While titled “Big tech in finance: opportunities and risks,” the report looks at the risks and challenges posed by companies such as Alibaba, Amazon, Facebook, Google and Tencent, and rather pays lip service to the potential benefits of this building fintech revolution.

These firms have developed huge customer bases, says BIS, and have the benefit of a “data-network-activities loop” which gives them ” the potential to become dominant.”

While the encroach of such companies into payments, money management, insurance and lending has only just started, it brings the potential for major change in the finance industry.

On the benefits, BIS writes:

“Big techs’ low-cost structure business can easily be scaled up to provide basic financial services, especially in places where a large part of the population remains unbanked. Using big data and analysis of the network structure in their established platforms, big techs can assess the riskiness of borrowers, reducing the need for collateral to assure repayment. As such, big techs stand to enhance the efficiency of financial services provision, promote financial inclusion and allow associated gains in economic activity.”

However, such change brings new risks, according to the report. As well as the old issues of financial stability and consumer protection, “big techs have the potential to loom large very quickly as systemically relevant financial institutions.” At this point, BIS specifically raises the recent reports of Facebook’s new Libra project, which sees the social media giant “considering offering payment services for their customers on a global basis.”

There are also “important new and unfamiliar challenges” that, BIS suggests, go beyond the remit of current regulations.

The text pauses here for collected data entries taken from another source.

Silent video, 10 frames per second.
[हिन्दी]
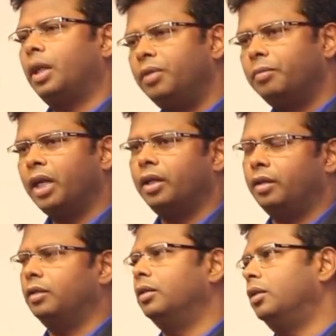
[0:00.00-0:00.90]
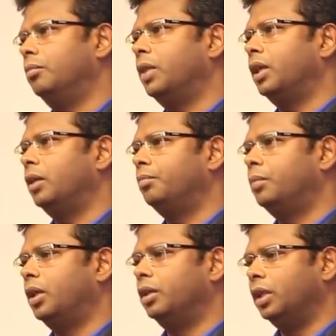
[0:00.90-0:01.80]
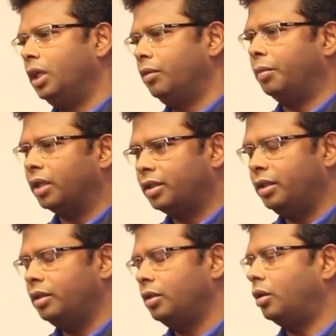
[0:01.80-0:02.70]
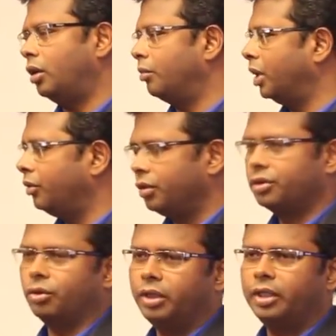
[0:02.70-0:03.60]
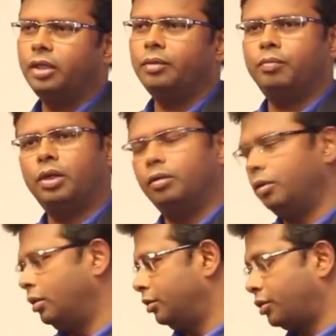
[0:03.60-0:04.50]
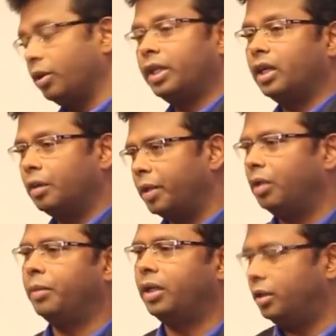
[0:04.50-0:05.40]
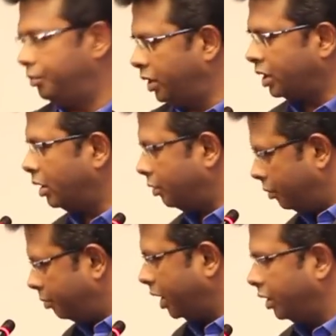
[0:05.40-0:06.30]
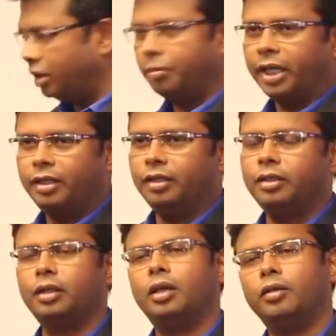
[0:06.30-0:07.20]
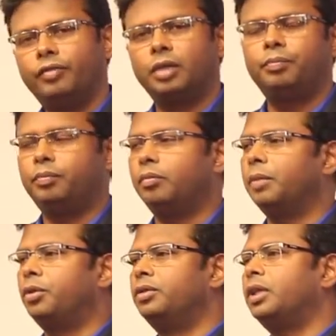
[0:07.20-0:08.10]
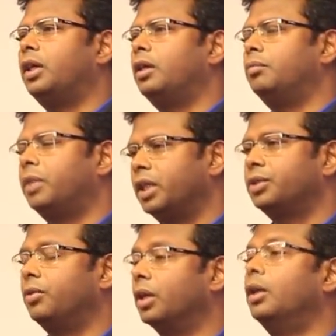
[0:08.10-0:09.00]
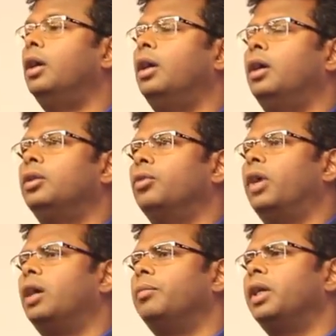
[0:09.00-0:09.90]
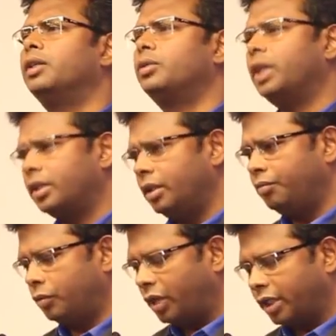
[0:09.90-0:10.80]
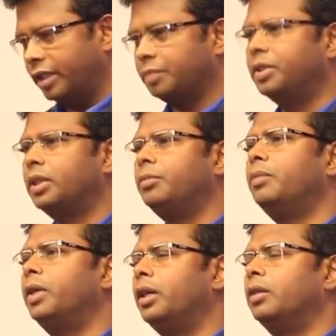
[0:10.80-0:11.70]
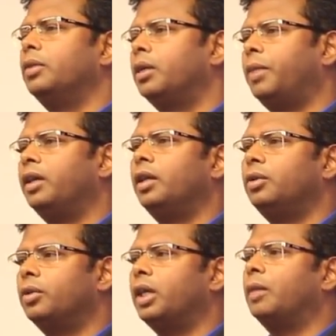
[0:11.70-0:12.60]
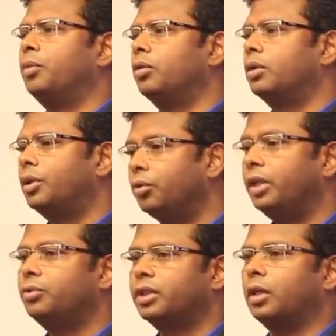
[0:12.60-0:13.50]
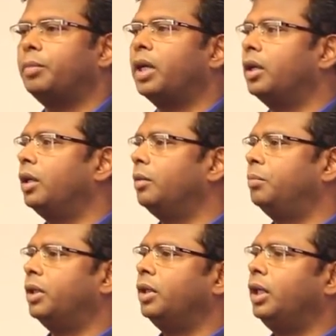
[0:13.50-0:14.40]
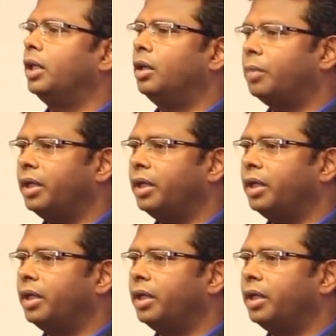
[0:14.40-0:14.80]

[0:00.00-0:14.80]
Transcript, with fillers: तभी मैं मैंने दिल्ली में बात की और मैंने वो स्टोरी की स्टोरी करने के पहले मैं इनका मैंने इनकी बाइट ली फिर मैं पहुंचा बटेश्वर तो वहाँ मैंने सोचा कि वहाँ के एसपी से भी मैं एक बाइक ले लूँ कि आप लोग क्यों नहीं कुछ कर पा रहे हैं इलीगल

The report says that “Big techs have the potential to become dominant through the advantages afforded by the data-network-activities loop, raising competition and data privacy issues.”

As such, policies will be needed for a “comprehensive approach” on financial regulation, competition policy and data privacy regulation.

“The aim should be to respond to big techs’ entry into financial services so as to benefit from the gains while limiting the risks. As the operations of big techs straddle regulatory perimeters and geographical borders, coordination among authorities – national and international – is crucial,” according to the report.

In a somewhat telling statement, BIS further reveals its fears that banks could lose ground to the new big tech disruptors saying:

“Regulators need to ensure a level playing field between big techs and banks, taking into account big techs’ wide customer base, access to information and broad-ranging business models.”

And with such major companies having the ability to work across borders, international coordination is needed on rules and standards to address the potential shift in the “risk-benefit balance,” says BIS.

As the report suggests, Facebook’s crypto project may not have an easy time with the world’s regulators as the firm seeks to launch financial services for its billions of users.

France has already moved to create a task force within the G7 nations to examine the issues raised by Libra, while U.S. lawmakers have also expressed concerns over the project.